Force Républicaine

Travail indépendant

Qui oserait encore dire des Français qu’ils sont hostiles à la prise de risque, à l’entrepreneuriat, alors qu’on compte aujourd’hui plus d’1 million d’entreprises artisanales,  800 000 commerces et plus d’1 million d’auto-entrepreneurs ? Alors que chaque jour se créent plus de 2 500 nouvelles entreprises ? Cette aspiration à l’autonomie et à l’indépendance traverse la société dans son ensemble. Mais elle est plus marquée encore parmi les populations victimes du chômage de masse et parmi les nouveaux entrants sur le marché du travail. 60% des jeunes déclarent ainsi un intérêt fort pour le travail indépendant.

Malheureusement, nos cadres législatifs et notre protection sociale actuels sont encore inadaptés. Ils empêchent de faire du travail indépendant un atout maître dans la lutte contre le chômage et pour l’épanouissement professionnel du plus grand nombre.

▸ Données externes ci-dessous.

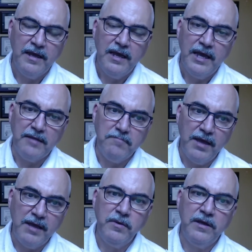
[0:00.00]
and
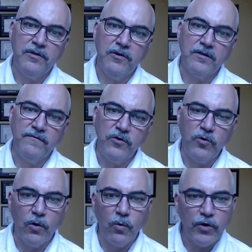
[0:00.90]
maybe those of you who
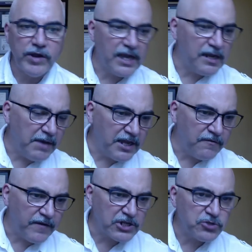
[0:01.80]
are working in a
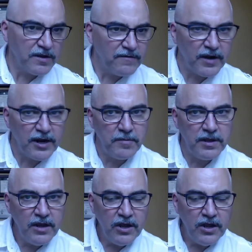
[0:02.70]
manufacturing environment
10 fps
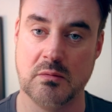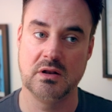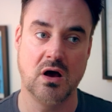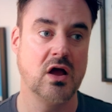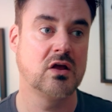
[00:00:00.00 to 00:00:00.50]
I
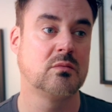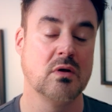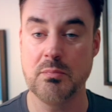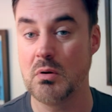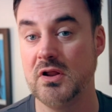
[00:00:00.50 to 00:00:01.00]
mean, I
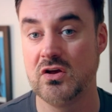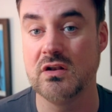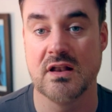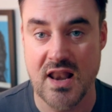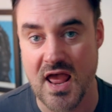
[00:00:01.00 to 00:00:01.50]
probably
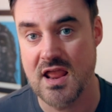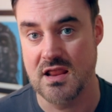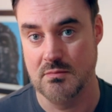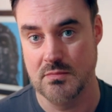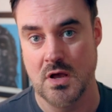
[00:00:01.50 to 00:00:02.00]
couldn't
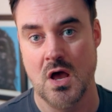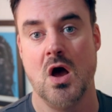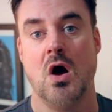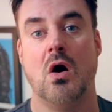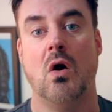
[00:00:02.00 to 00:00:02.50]
name
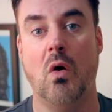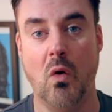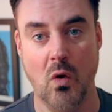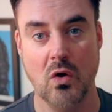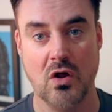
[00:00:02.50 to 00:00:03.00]

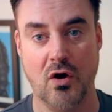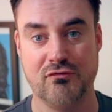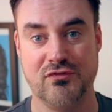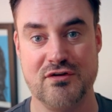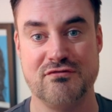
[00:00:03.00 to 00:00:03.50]
all
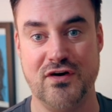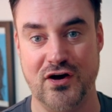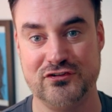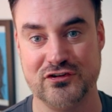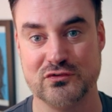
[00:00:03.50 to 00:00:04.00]
of the
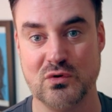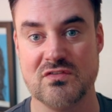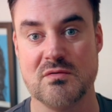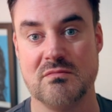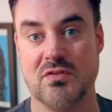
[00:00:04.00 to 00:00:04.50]
versions, all
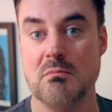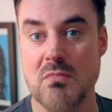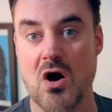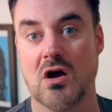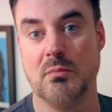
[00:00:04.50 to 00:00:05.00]
of the
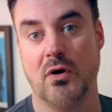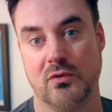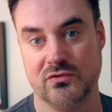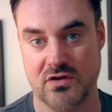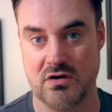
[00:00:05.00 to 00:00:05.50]
Merc
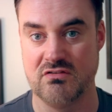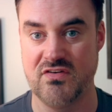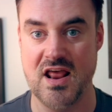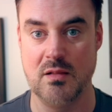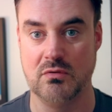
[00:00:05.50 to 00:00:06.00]
models that are
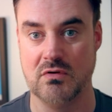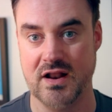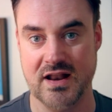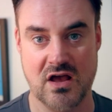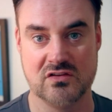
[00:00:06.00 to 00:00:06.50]
available right now.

Je veux libérer l’énergie de tous les Français et permettre à tous ceux qui le souhaitent de devenir travailleurs indépendants. Je veux créer 1 million d’activités indépendantes supplémentaires.

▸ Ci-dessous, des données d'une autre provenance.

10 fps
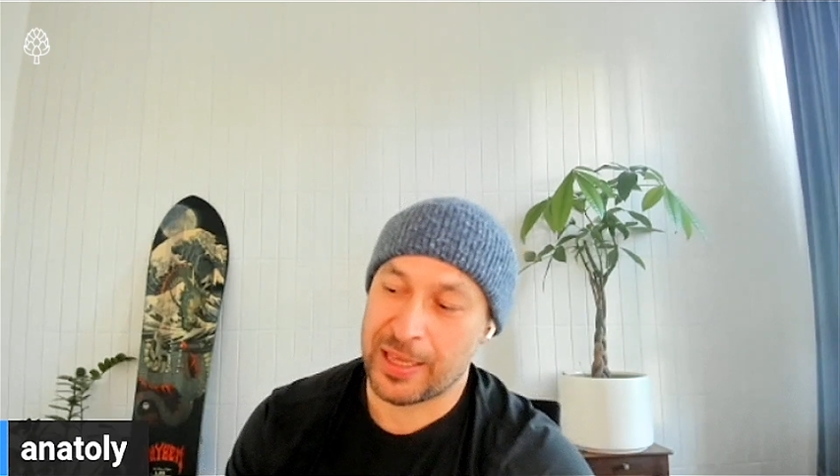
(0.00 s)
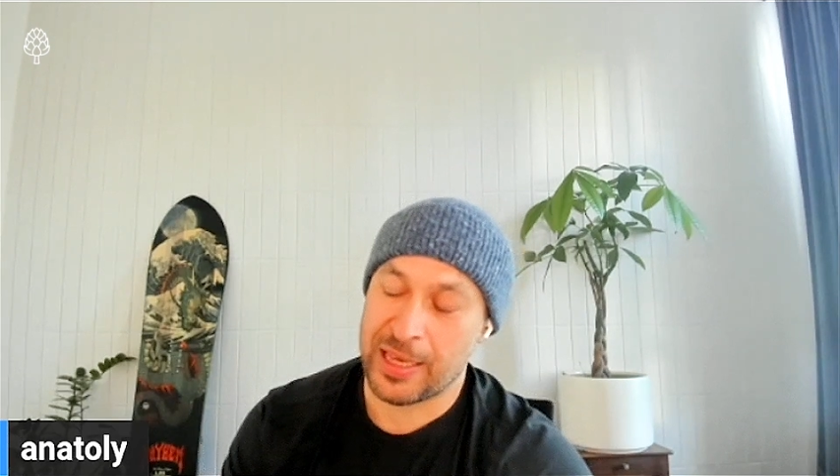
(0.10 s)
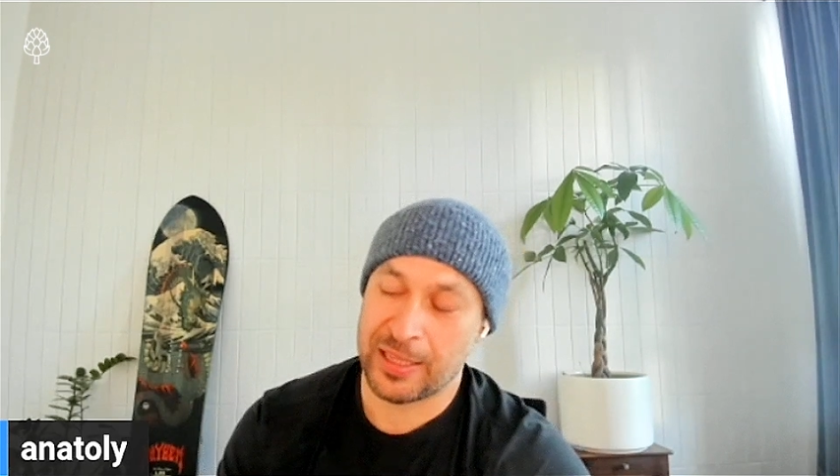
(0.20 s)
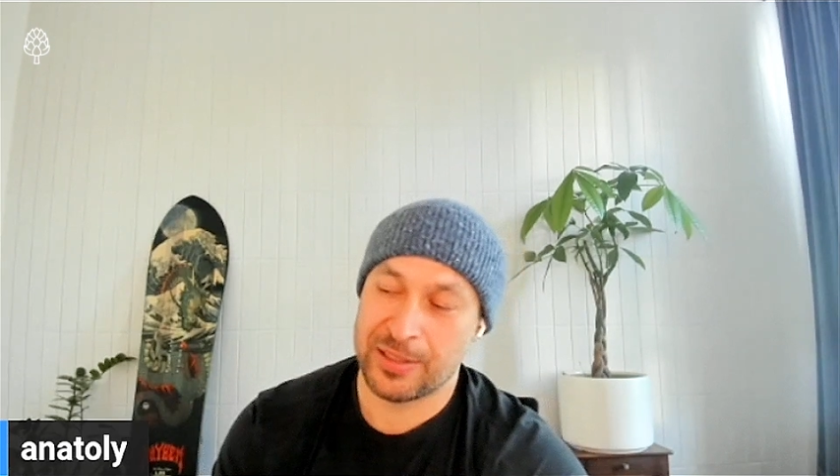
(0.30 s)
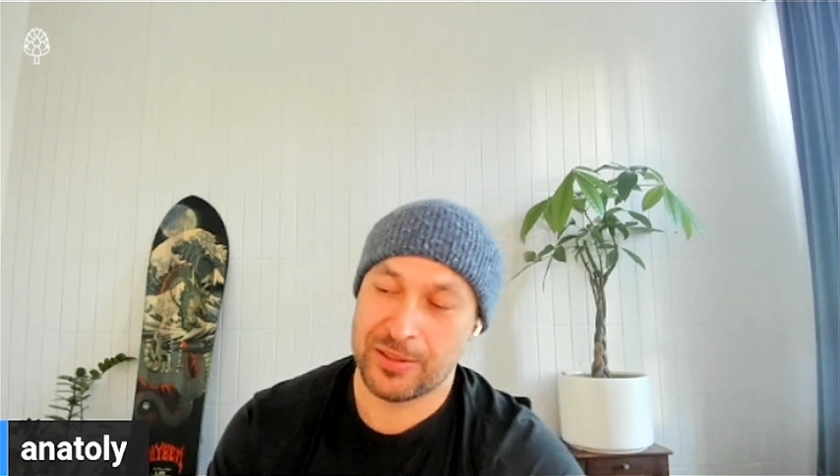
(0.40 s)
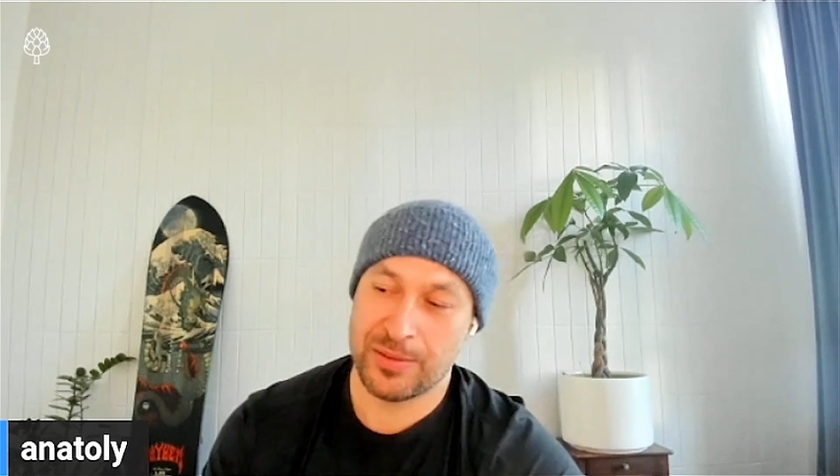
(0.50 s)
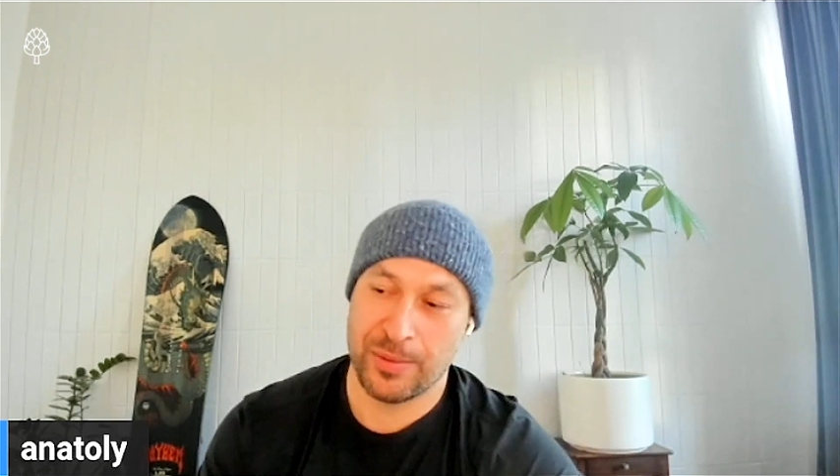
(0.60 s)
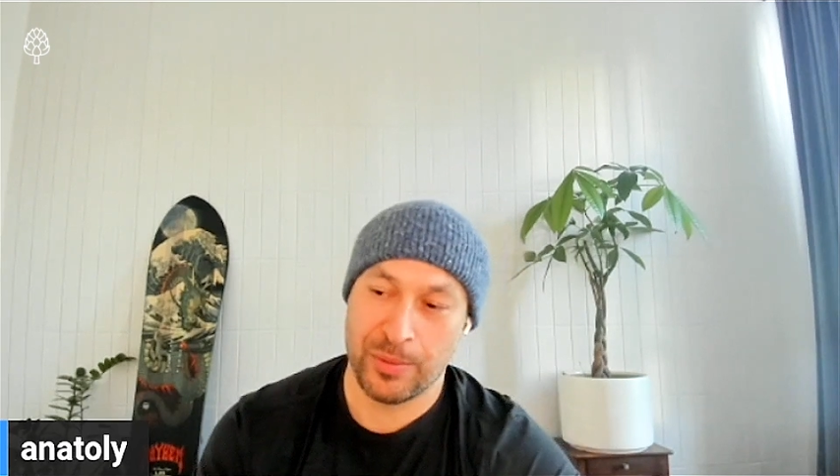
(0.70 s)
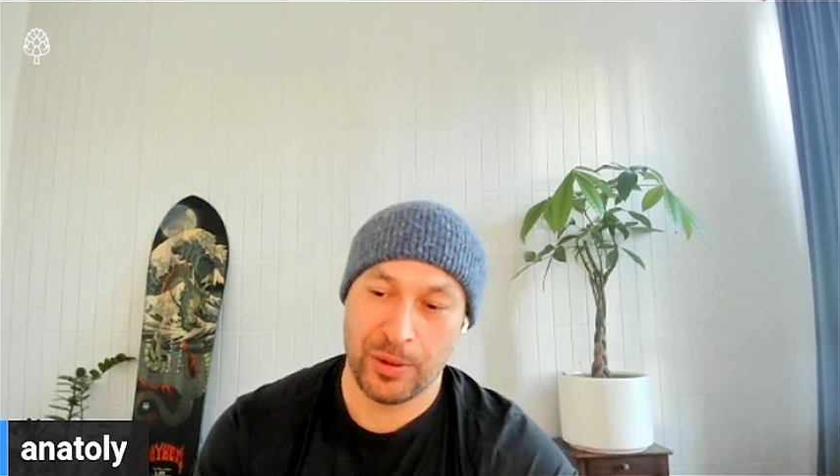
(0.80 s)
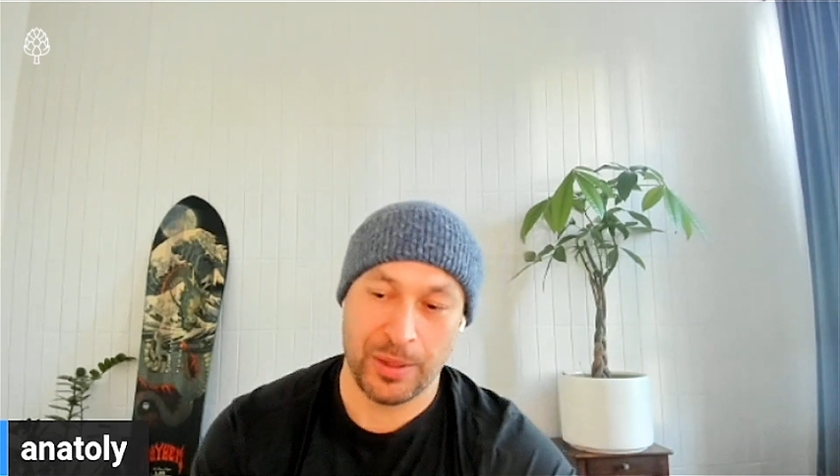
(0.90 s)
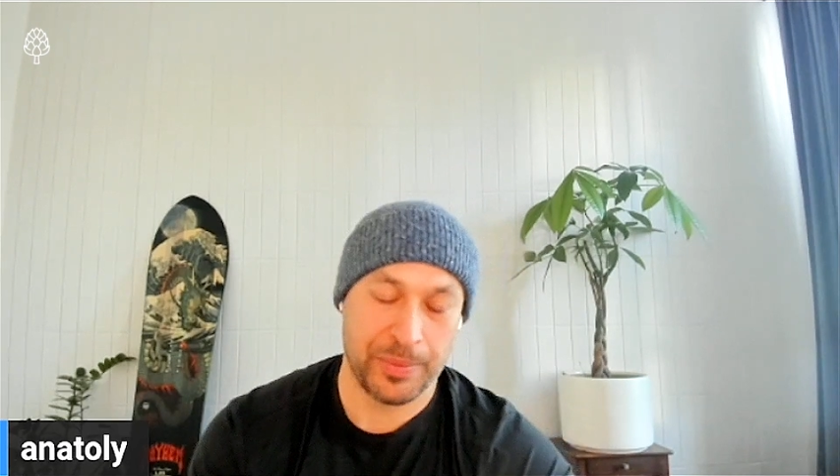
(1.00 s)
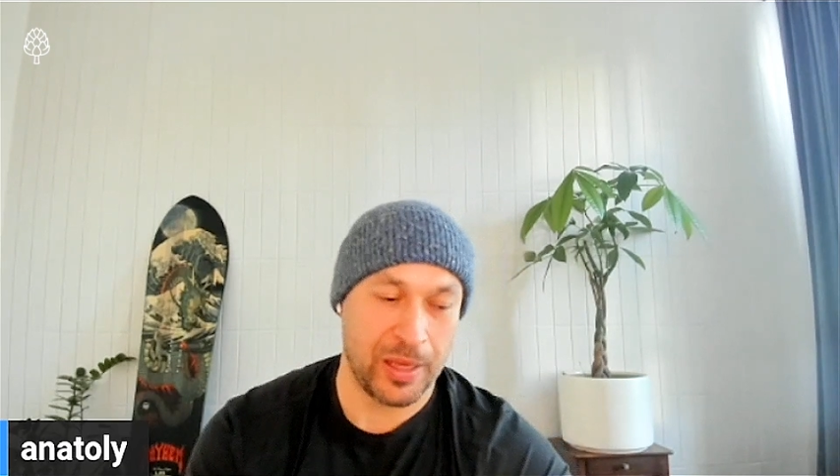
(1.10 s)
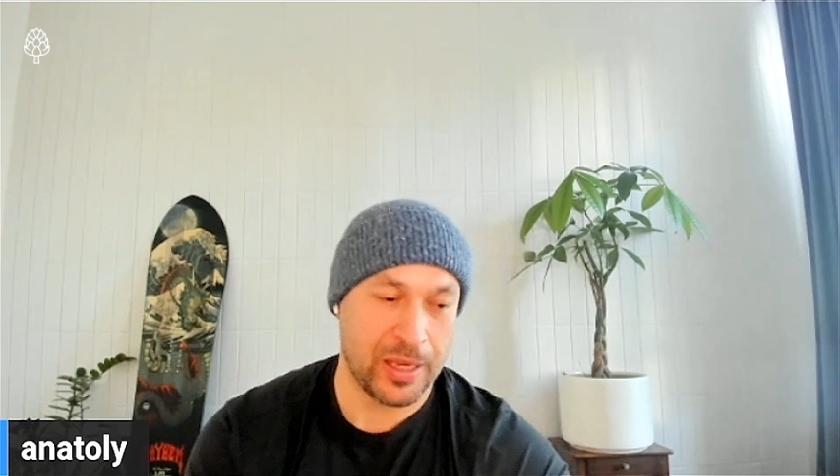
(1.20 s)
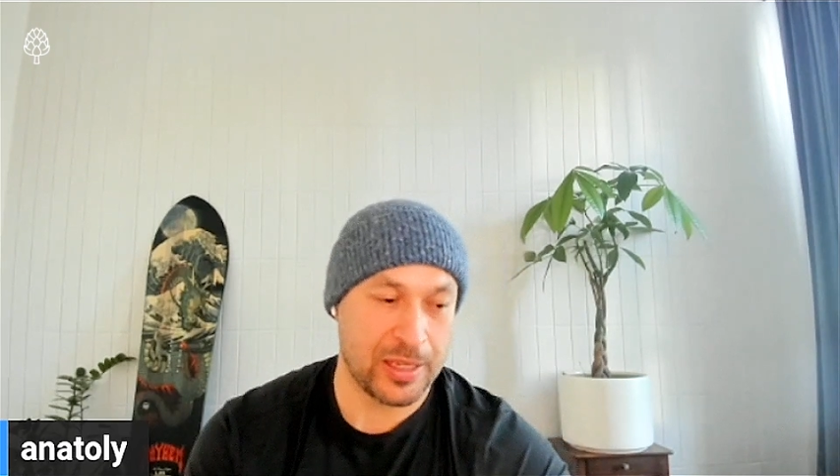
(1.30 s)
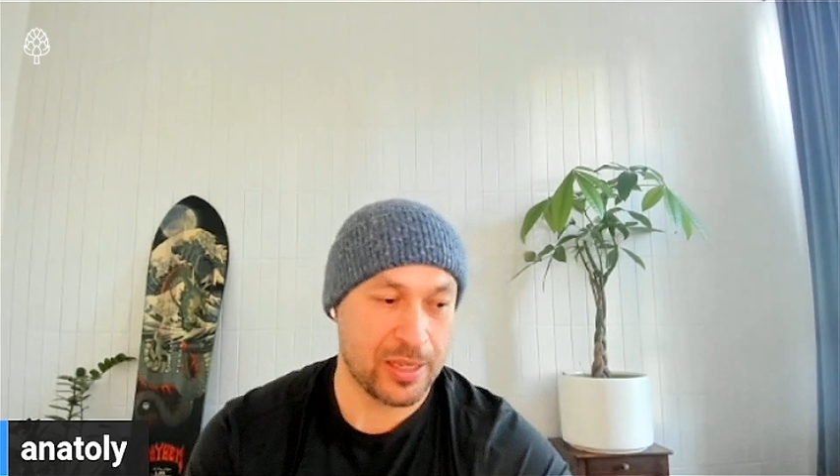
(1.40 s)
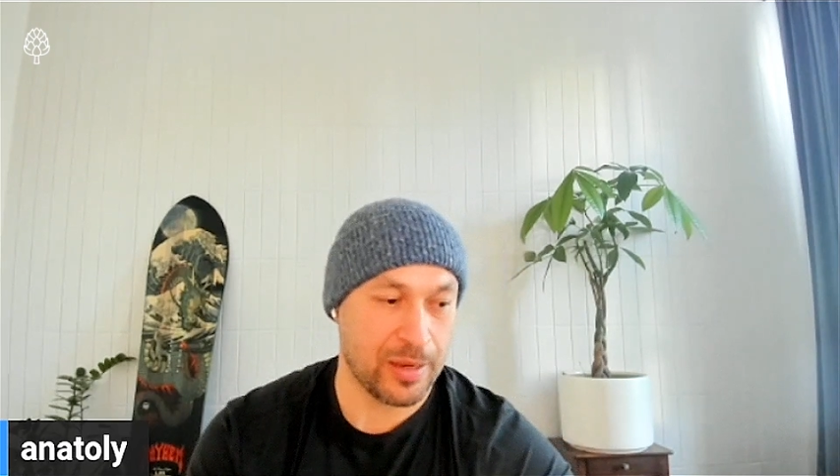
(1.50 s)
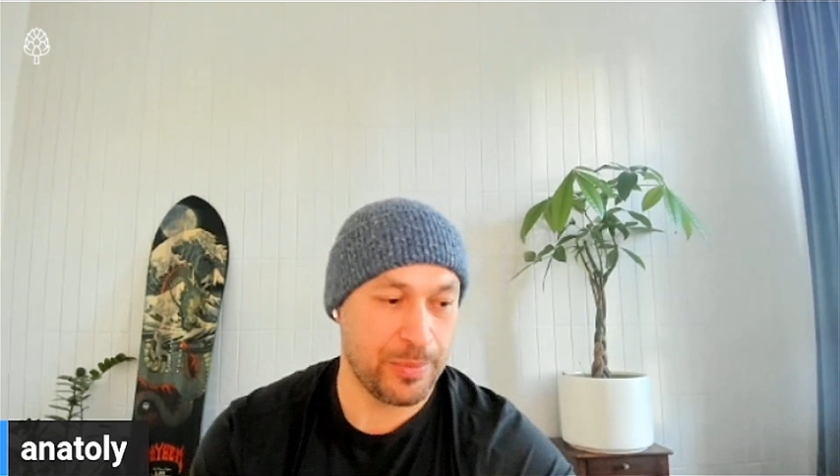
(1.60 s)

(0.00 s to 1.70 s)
I think the Rollup thing is a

Pour cela, je veux encourager les entreprises à faire appel à des travailleurs indépendants, en sécurisant le cadre contractuel existant. Je veux assurer l’équité entre toutes les formes de travail indépendant, et alléger les contraintes et charges qui pèsent sur nos artisans et nos commerçants. Je veux rendre compatibles liberté et protection des individus, pour qu’au-delà de la prise de risque inhérente à toute activité entrepreneuriale, indépendance ne rime pas avec précarité. Je veux enfin remplacer le RSI par une Caisse de Protection des Indépendants, qui offrira les services et la considération que méritent nos indépendants.

Les propositions
Aider les indépendants à créer de l’activité en France
  • 1
    Créer un statut de prestataire indépendant pour les auto-entrepreneurs qui le souhaiteront. Il les protègera en minimisant ainsi les possibilités de requalification. Ce statut sera valable pour une durée de 3 ans.
  • 2
    Relever les niveaux de chiffres d’affaires plafonds de l’auto-entreprise à 50 000 euros pour les services et à 120 000 euros pour l’achat-revente. La franchise de TVA sera étendue jusqu’à ces plafonds.
  • 3
    Définir, en concertation avec tous les acteurs, les exigences liées aux niveaux de qualifications nécessaires pour exercer certaines activités et certains métiers, sans que cela ne mette en danger le prestataire ou le consommateur.
  • 4
    Revenir sur les dispositions les plus contraignantes de la loi Pinel, qui complexifient les conditions d’exercice des auto-entrepreneurs.
  • 5
    Permettre à tous les jeunes de devenir auto-entrepreneurs (artisans et commerçants) dès 16 ans, sans être nécessairement émancipés.
  • 6
    Améliorer le statut de chercheur-entrepreneur.
  • 7
    Faciliter les passerelles entre le secteur public et le secteur privé, notamment pour les auto-entrepreneurs fonctionnaires en revenant sur la loi Lebranchu qui a considérablement restreint les possibilités.
  • 8
    Rendre plus fluides les parcours entre le salariat et l’activité indépendante :
    - simplifier la situation fiscale et sociale des pluri-statuts,
    - autoriser le travailleur indépendant à mettre en sommeil sa structure juridique quand il devient salarié sans pour autant avoir à payer des charges sur cette structure.
Assurer l’équité entre les auto-entrepreneurs et les artisans-commerçants
  • 9
    Instaurer une franchise de TVA jusqu’aux plafonds de 50 000 euros de chiffre d’affaires pour les services et de 120 000 euros pour l’achat-revente pour les artisans et les commerçants.
  • 10
    Simplifier le régime comptable des artisans et commerçants.
  • 11
    Augmenter le plafond de requalification des entreprises artisanales en établissements industriels à 50 salariés.
Garantir des régimes sociaux cohérents, efficaces, financés et préservant de la précarité
  • 12
    Réformer radicalement le RSI, transformé en une Caisse de Protection des Indépendants (CPI) :
    - Confier à cette caisse le calcul des contributions, la collecte et la gestion.
    - Mettre en place un calcul et un paiement en temps réel des cotisations liées au salaire lorsque c’est applicable.
    - Permettre aux indépendants qui ont de faibles revenus et versent la cotisation retraite minimum de valider quatre trimestres de retraite au lieu de trois aujourd'hui.
  • 13
    Mettre en place un système d’assurance pour les travailleurs indépendants en cas de perte d’activité, sur une base volontaire. Ce fonds sera adossé à la Caisse de Protection des Indépendants (CPI).
  • 14
    Encourager la prévoyance par le système de retraite complémentaire.